Post by Guest » Tue Oct 10, 2017 12:08 pm

Vam wrote:Guest...you are, without a doubt, the 'star' of this thread - even though I know you couldn't care less about that.

You've expressed (far more eloquently than me!) the fundamental, core essence of the issues assisted euthanasia should be all about. I'm just sorry that you're having to do so as a result of the bitter, traumatic experience you've been through.


Thank you Vam, I appreciate that.

Re: Assisted Dying

Post by Vam » Tue Oct 10, 2017 11:30 am

Lady Murasaki wrote:
Vam wrote:Guest...you are, without a doubt, the 'star' of this thread - even though I know you couldn't care less about that.

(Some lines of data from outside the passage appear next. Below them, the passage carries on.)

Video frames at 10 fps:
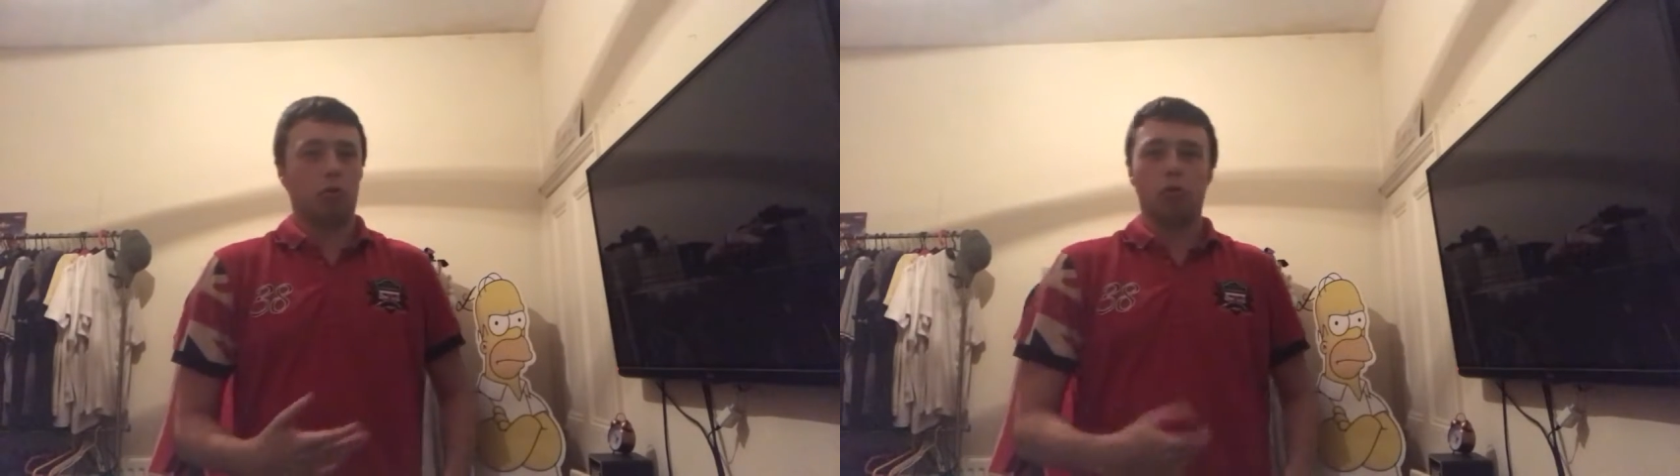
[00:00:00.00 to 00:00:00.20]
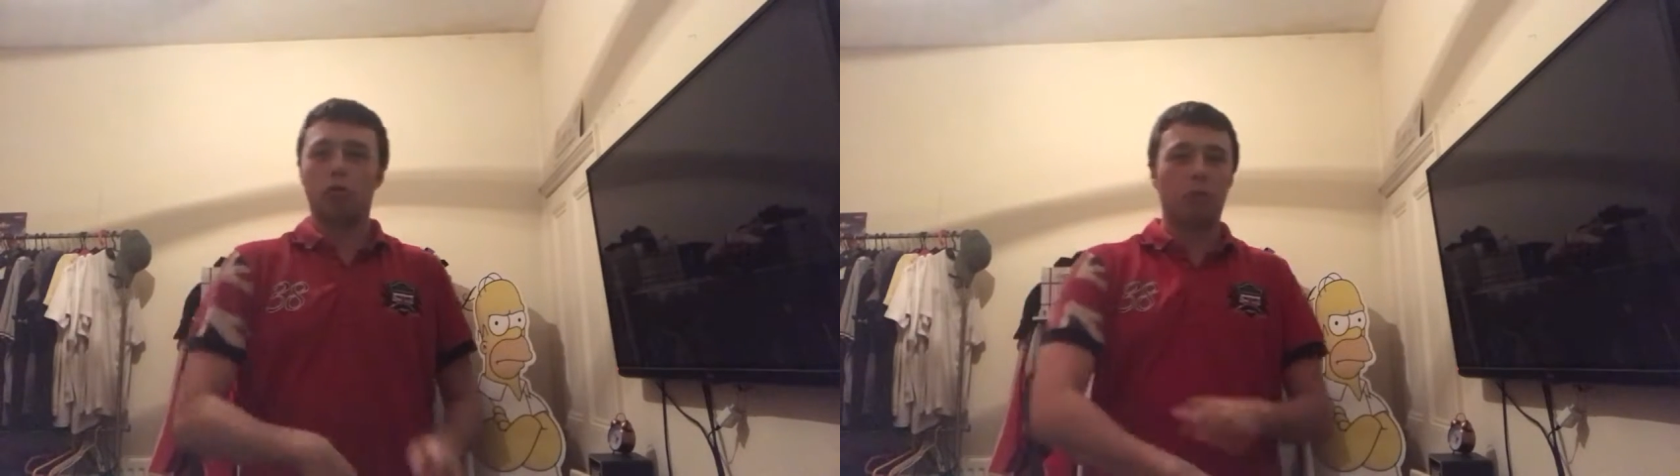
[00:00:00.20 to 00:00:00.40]

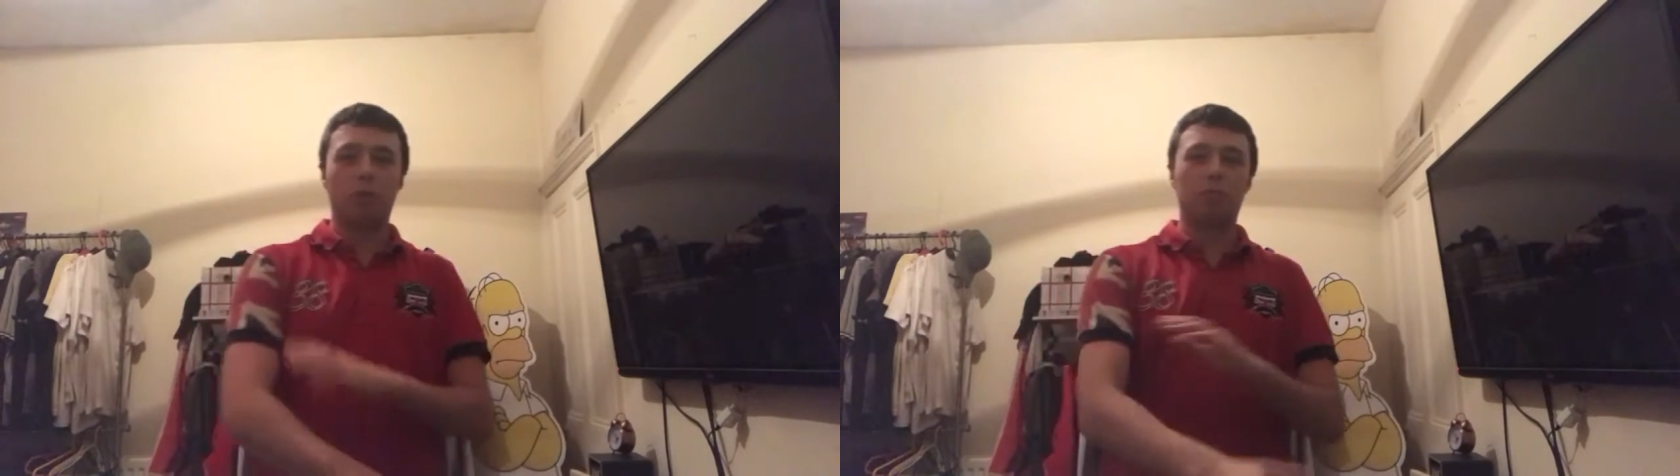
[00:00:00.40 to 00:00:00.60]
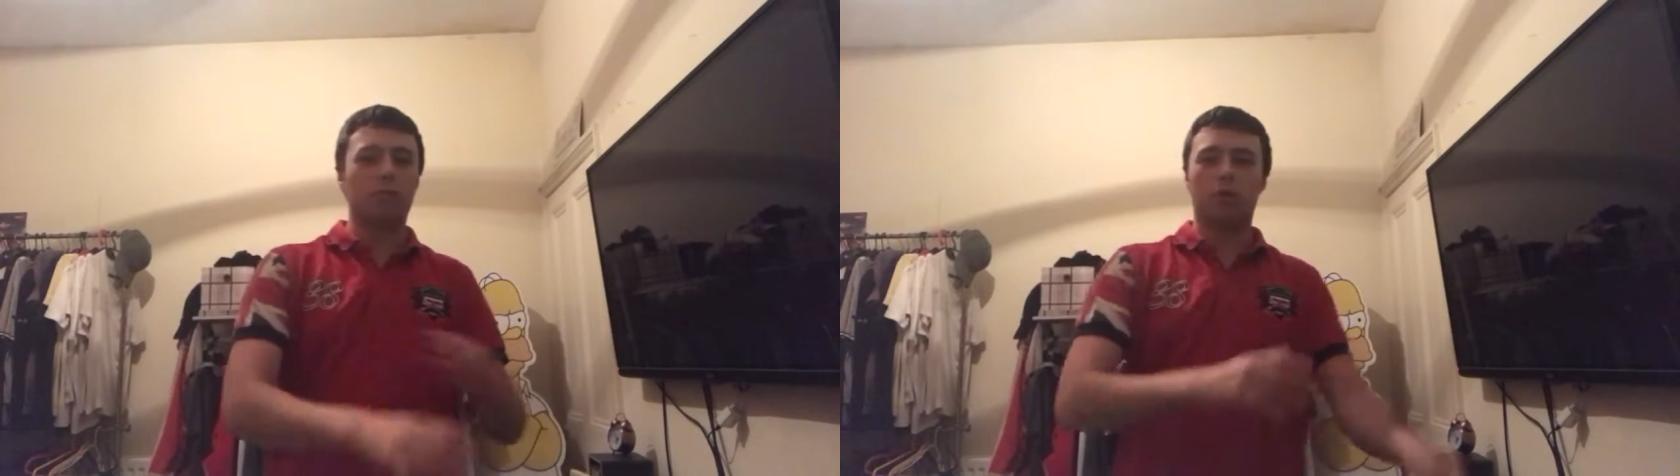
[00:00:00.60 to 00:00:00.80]

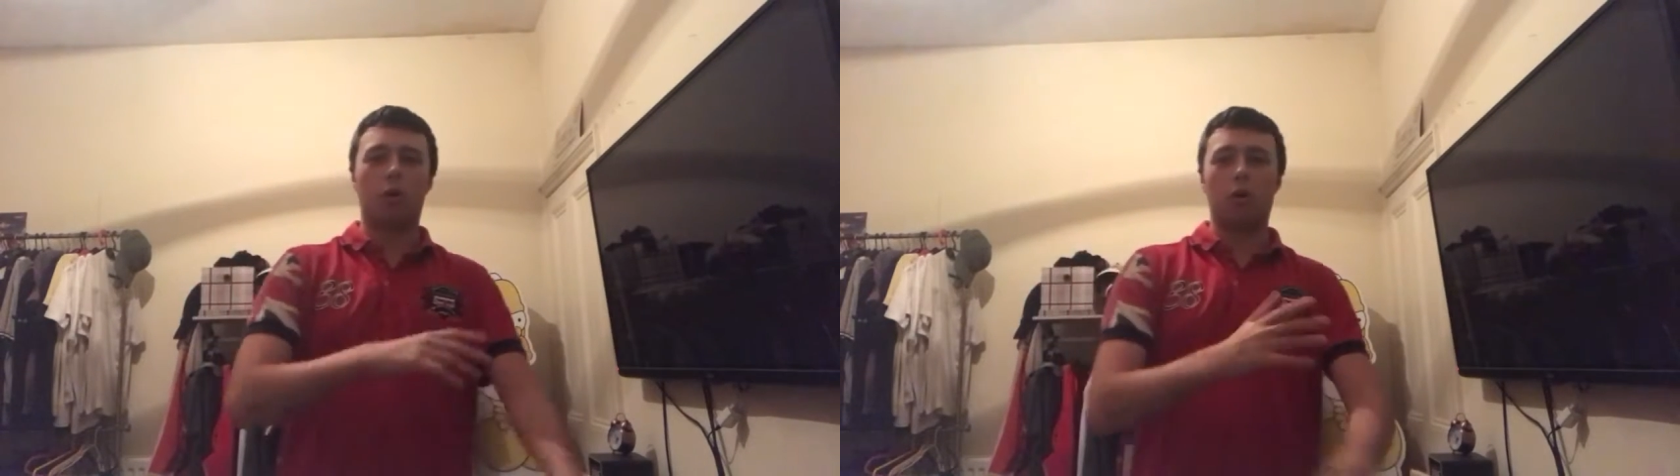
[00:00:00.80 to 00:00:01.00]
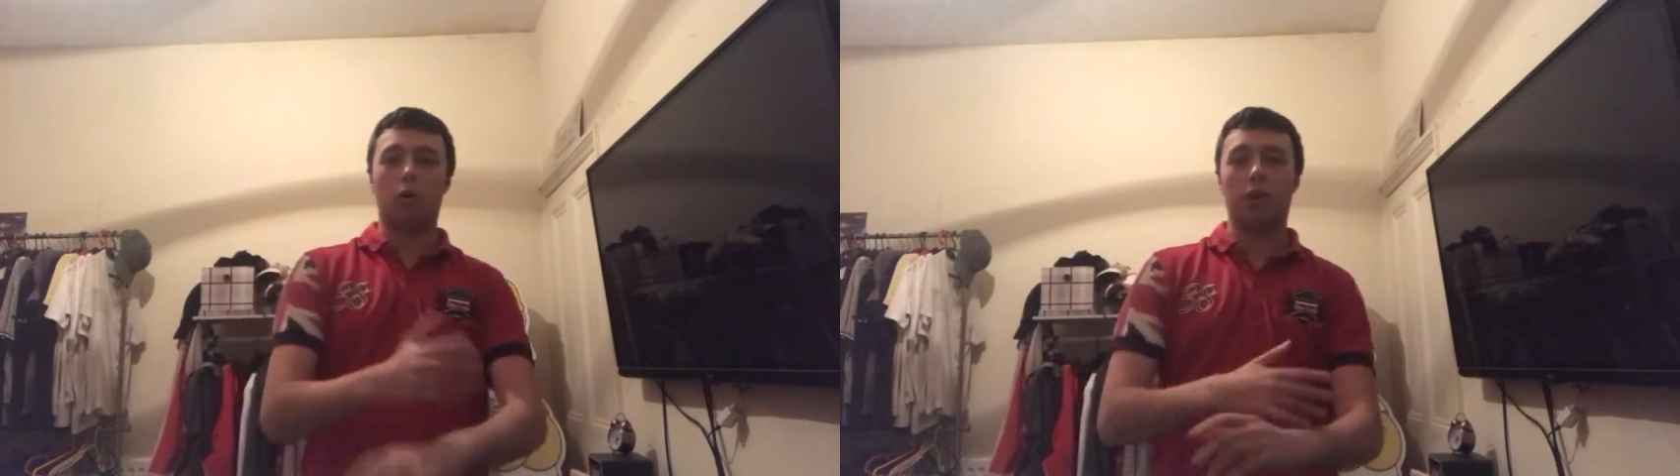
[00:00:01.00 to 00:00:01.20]
goosebumps and
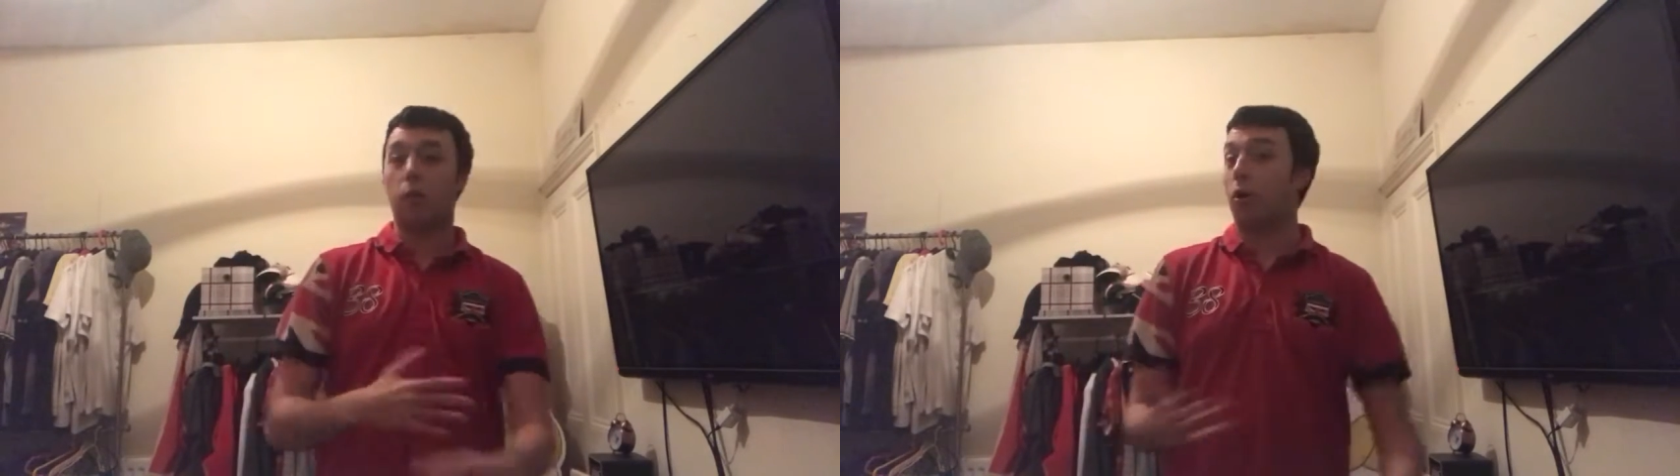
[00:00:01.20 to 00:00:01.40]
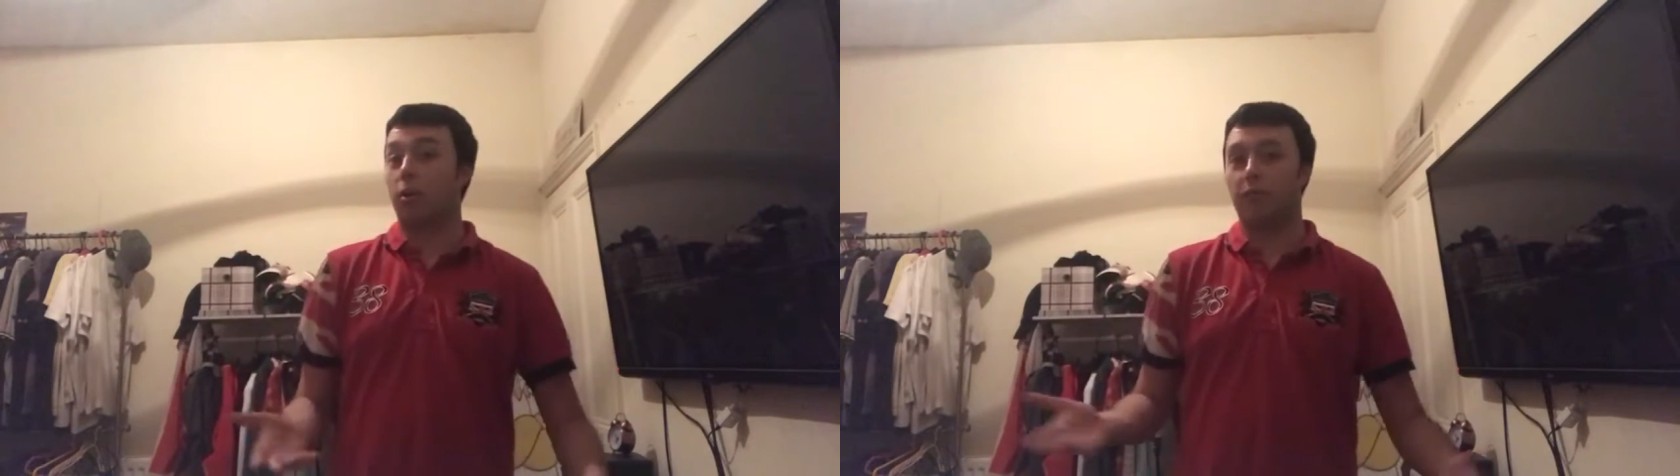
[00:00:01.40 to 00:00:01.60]
all, all,
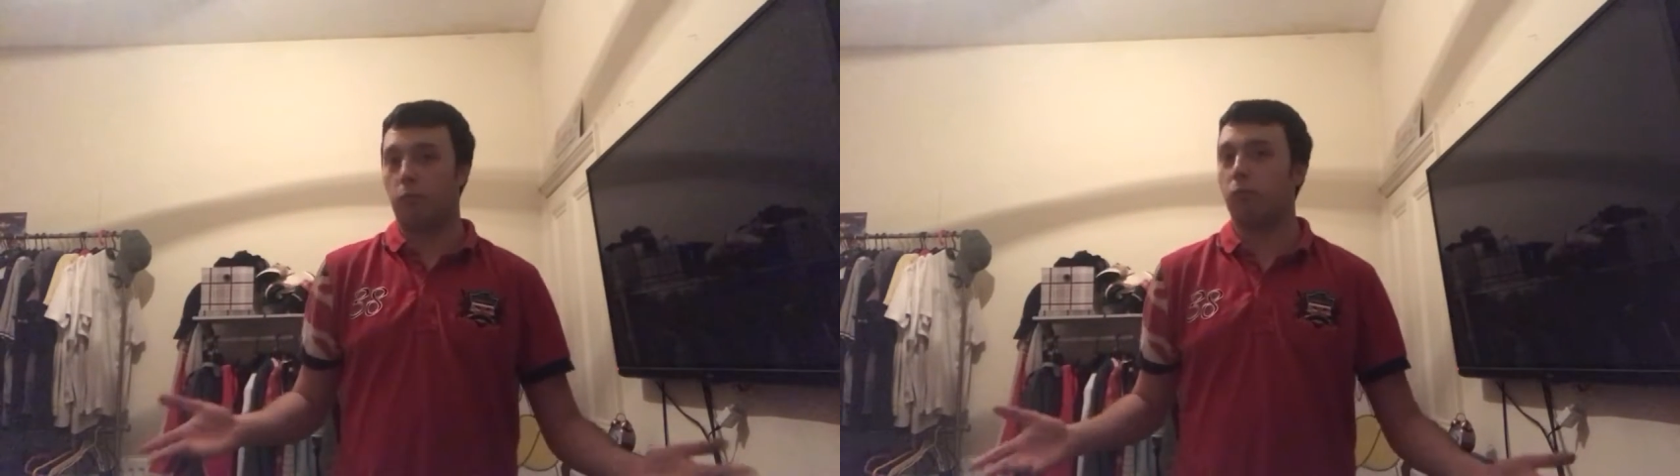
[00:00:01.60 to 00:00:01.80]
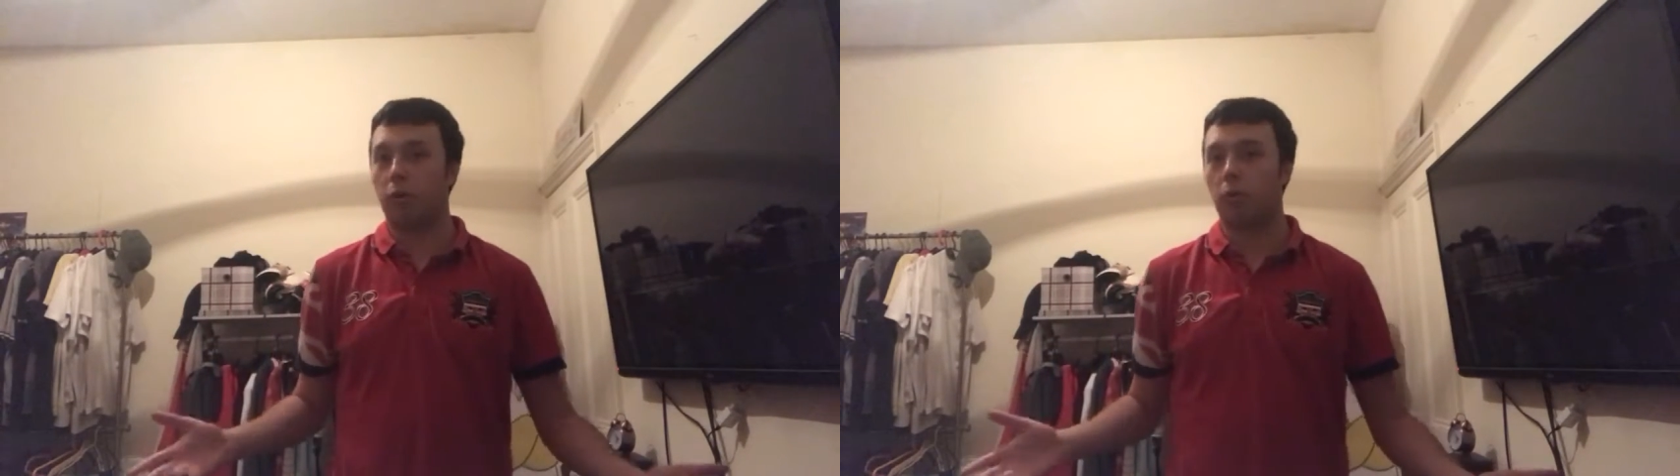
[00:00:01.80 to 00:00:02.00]
that well if
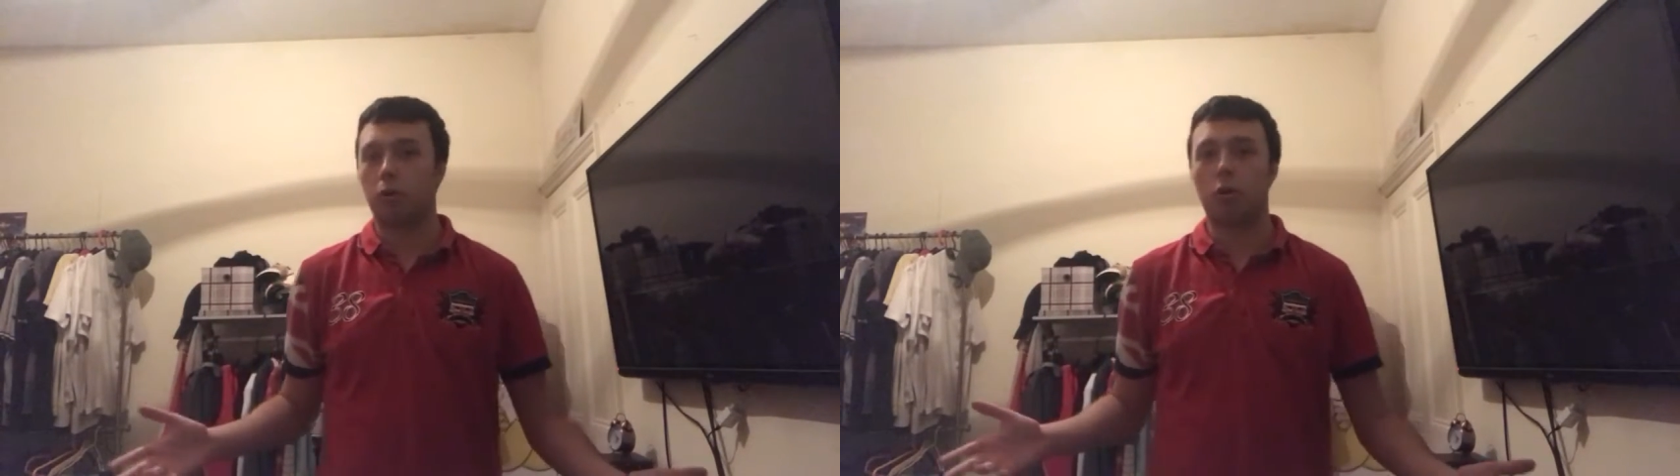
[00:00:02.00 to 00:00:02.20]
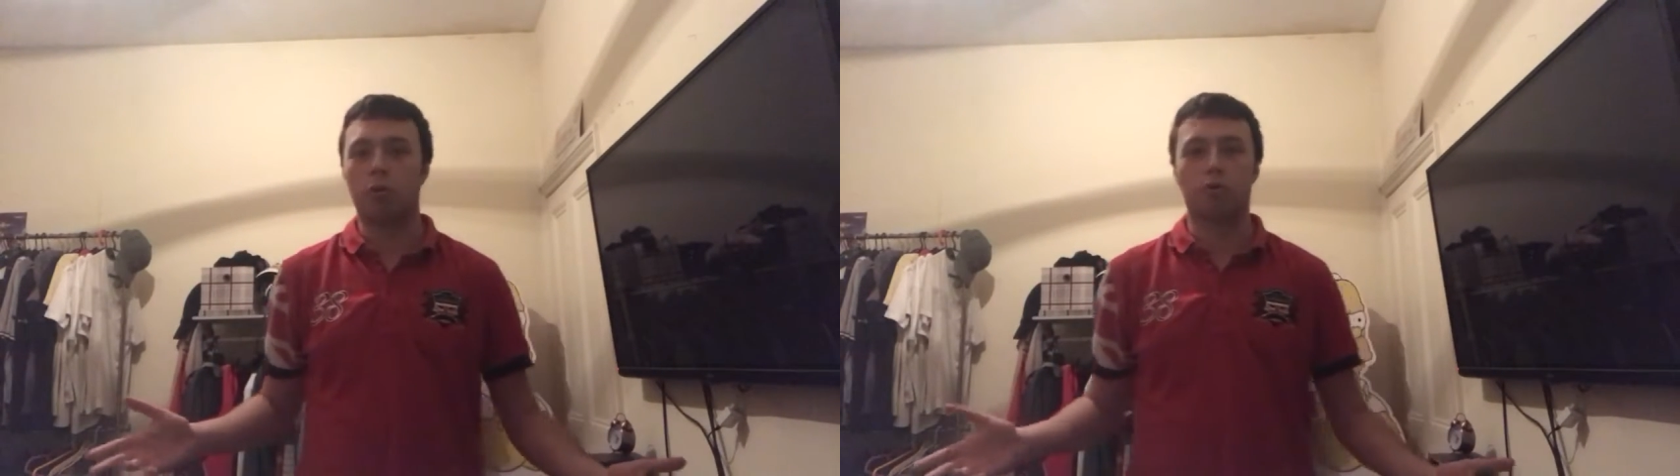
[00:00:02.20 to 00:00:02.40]
you really want to go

You've expressed (far more eloquently than me!) the fundamental, core essence of the issues assisted euthanasia should be all about. I'm just sorry that you're having to do so as a result of the bitter, traumatic experience you've been through.


'Guest' may be correct about their own experience but 'guest' is very wrong about me.


Yes, I agree.

Perils of being online I guess - it can be hard sometimes to glean intentions, just based on the written word, and without being able to gauge body language and see the whites of people's eyes.

Re: Assisted Dying

Post by Lady Murasaki » Tue Oct 10, 2017 11:23 am

Vam wrote:Guest...you are, without a doubt, the 'star' of this thread - even though I know you couldn't care less about that.

You've expressed (far more eloquently than me!) the fundamental, core essence of the issues assisted euthanasia should be all about. I'm just sorry that you're having to do so as a result of the bitter, traumatic experience you've been through.


'Guest' may be correct about their own experience but 'guest' is very wrong about me.

Re: Assisted Dying

Post by Vam » Tue Oct 10, 2017 11:15 am

Guest...you are, without a doubt, the 'star' of this thread - even though I know you couldn't care less about that.

You've expressed (far more eloquently than me!) the fundamental, core essence of the issues assisted euthanasia should be all about. I'm just sorry that you're having to do so as a result of the bitter, traumatic experience you've been through.